Copy everything in the records, character for character, except images.

Material shown below:

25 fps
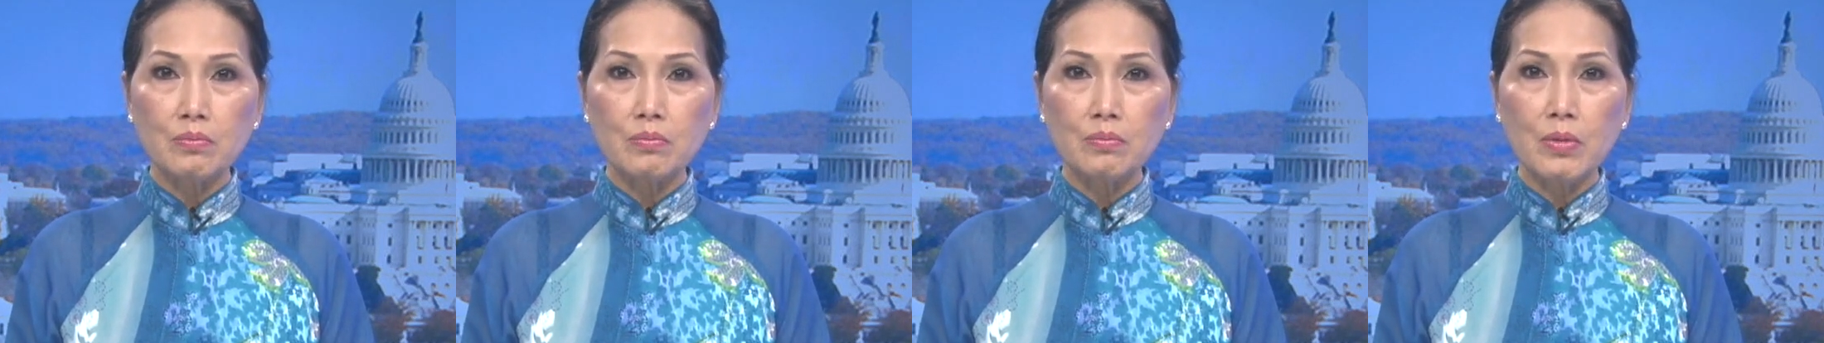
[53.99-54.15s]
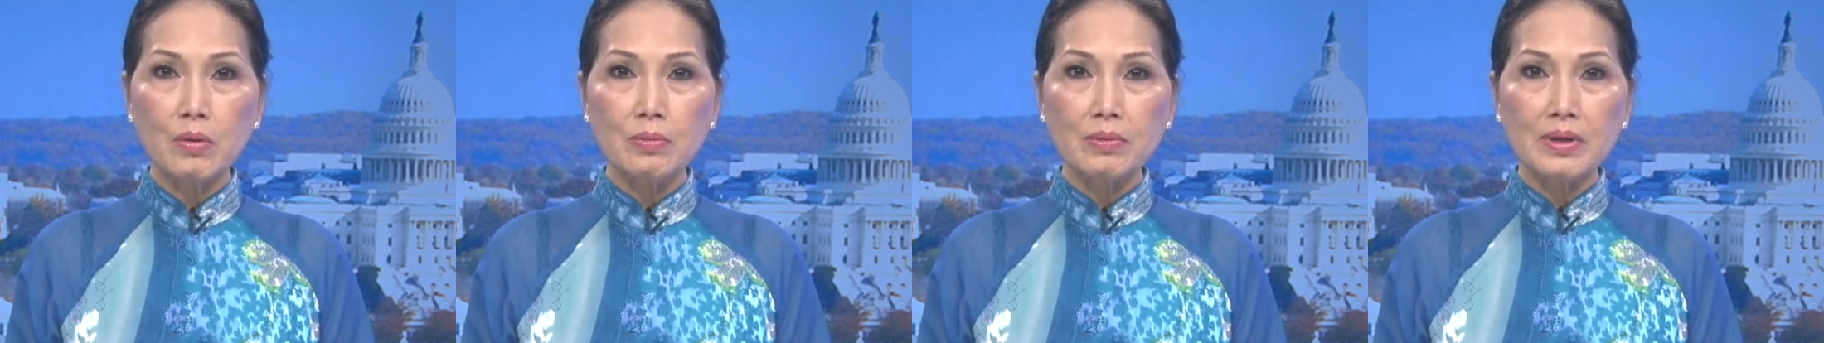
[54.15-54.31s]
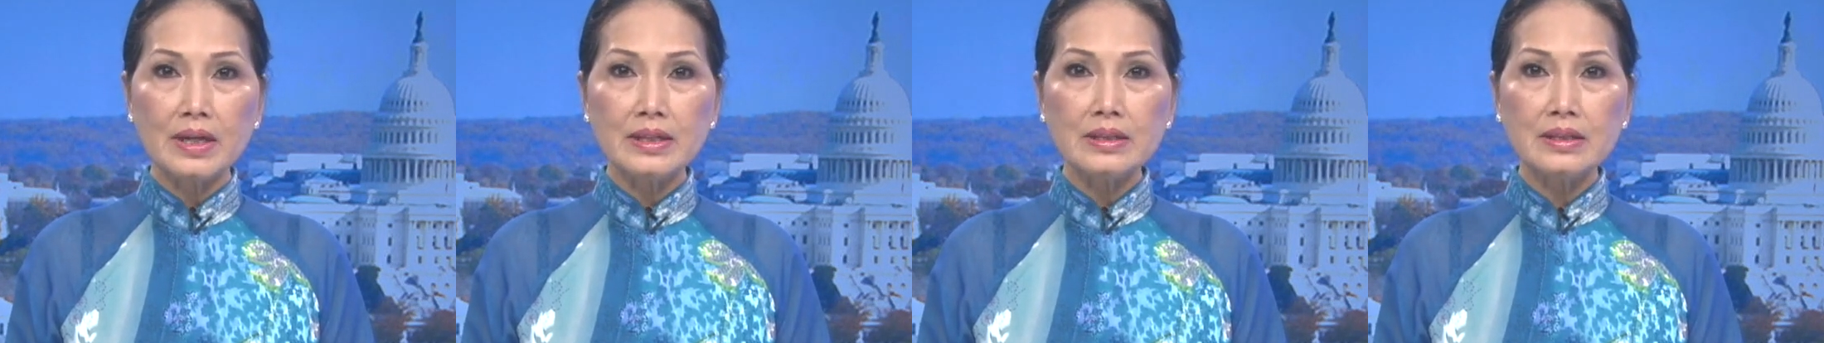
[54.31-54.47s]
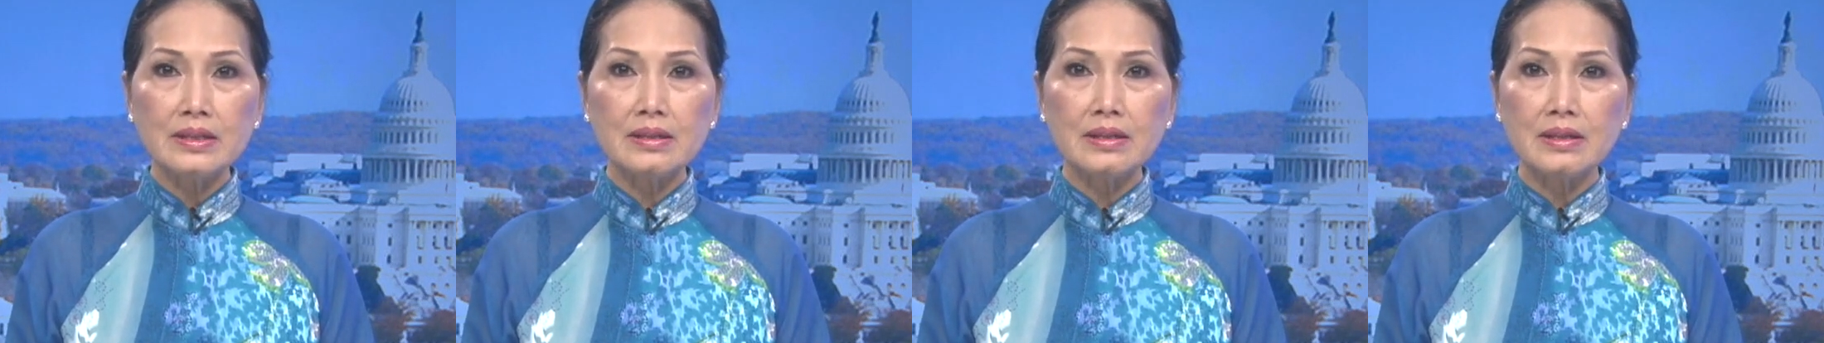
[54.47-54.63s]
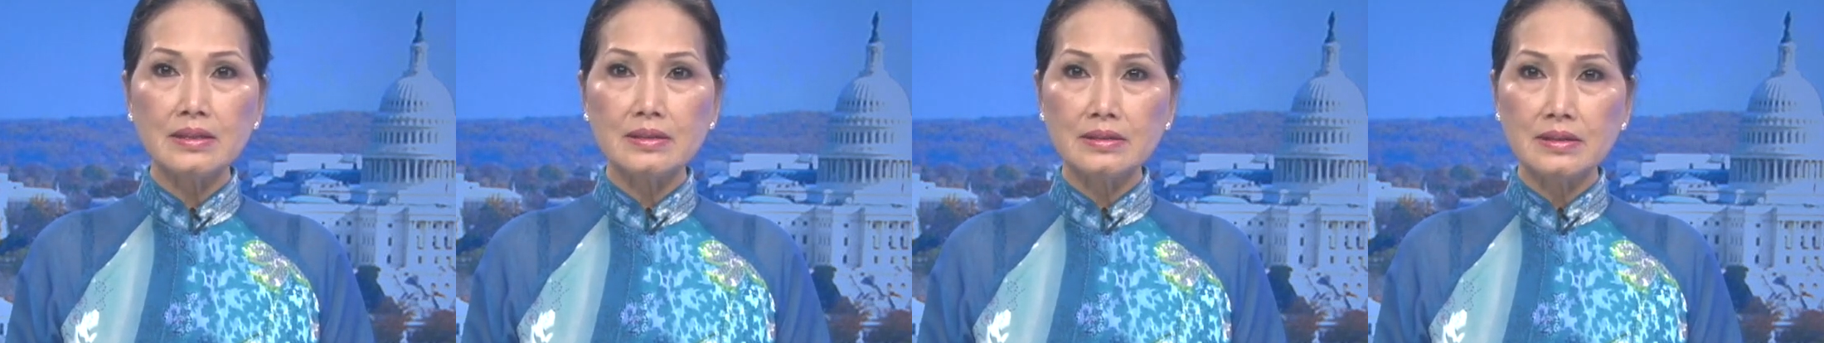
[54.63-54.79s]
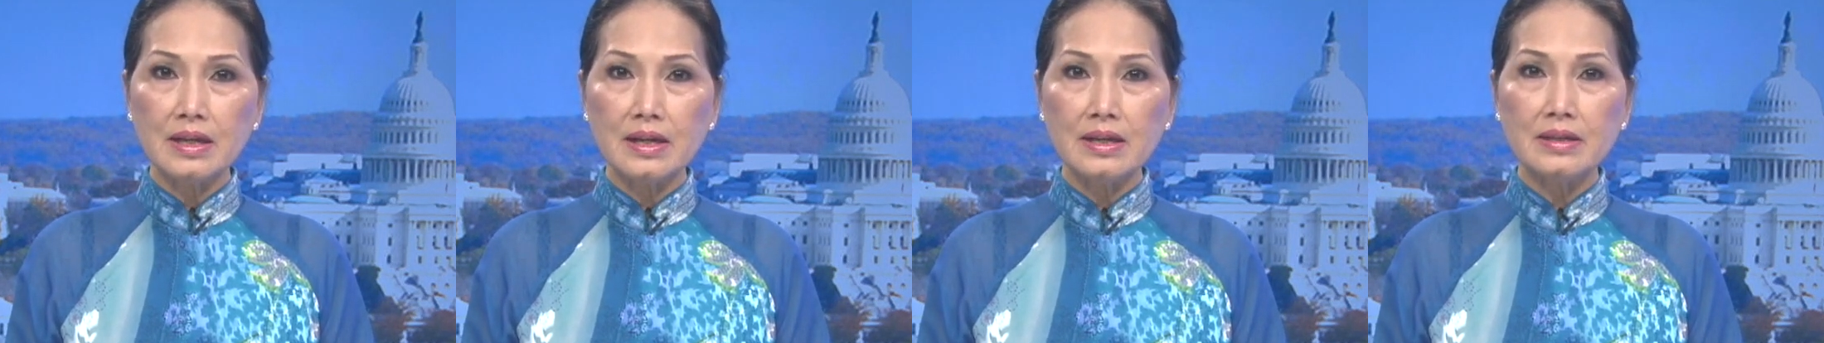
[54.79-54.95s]
một cách
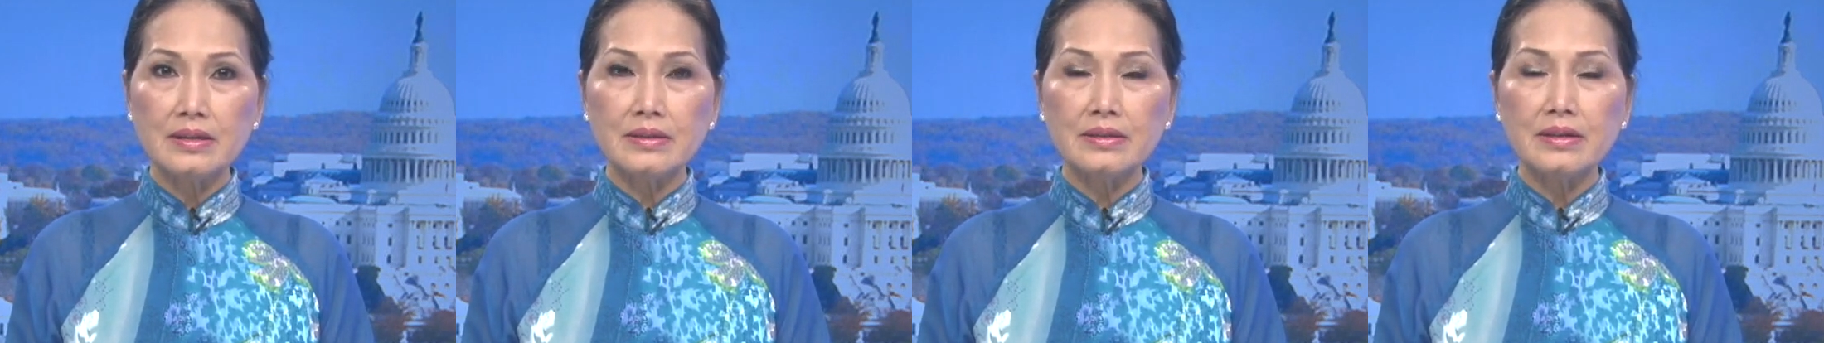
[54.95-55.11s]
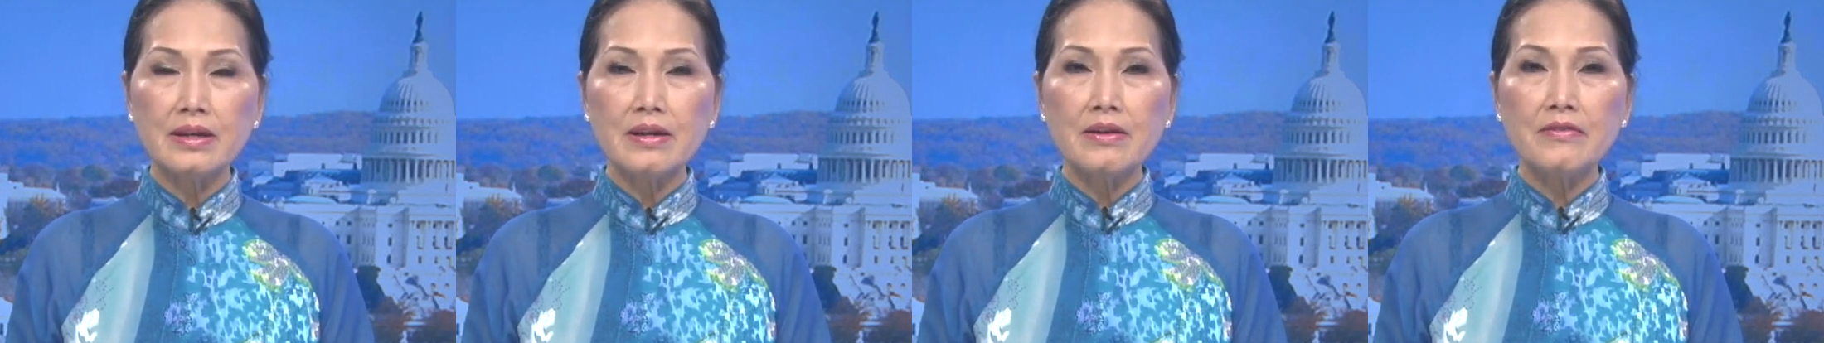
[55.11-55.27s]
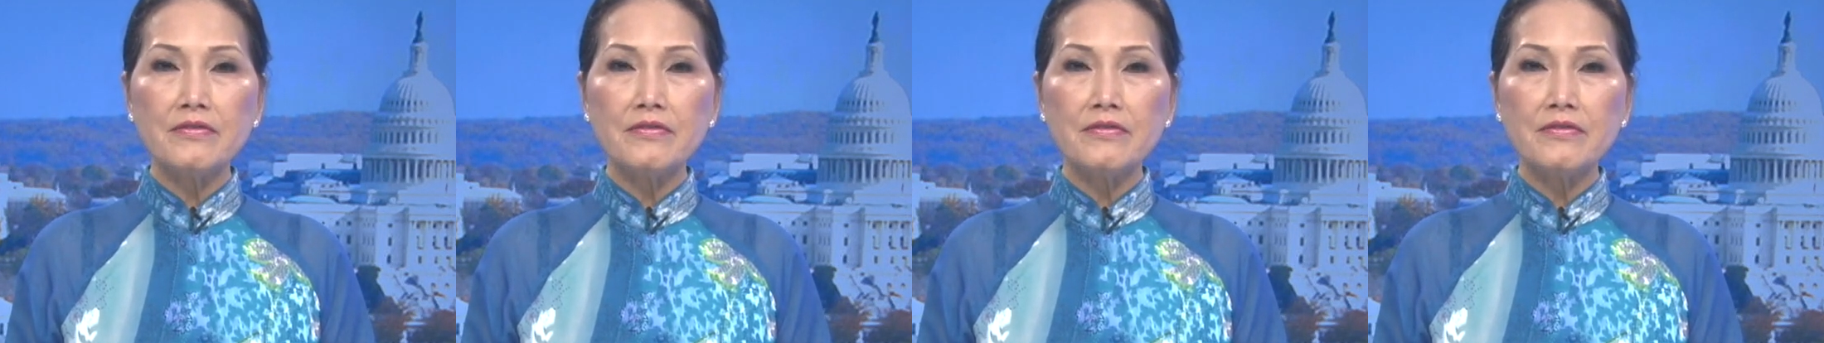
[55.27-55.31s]
từ từ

End of Material shown.

### Solution
25 fps
[53.99-54.15s]
[54.15-54.31s]
[54.31-54.47s]
[54.47-54.63s]
[54.63-54.79s]
[54.79-54.95s]
một cách
[54.95-55.11s]
[55.11-55.27s]
[55.27-55.31s]
từ từ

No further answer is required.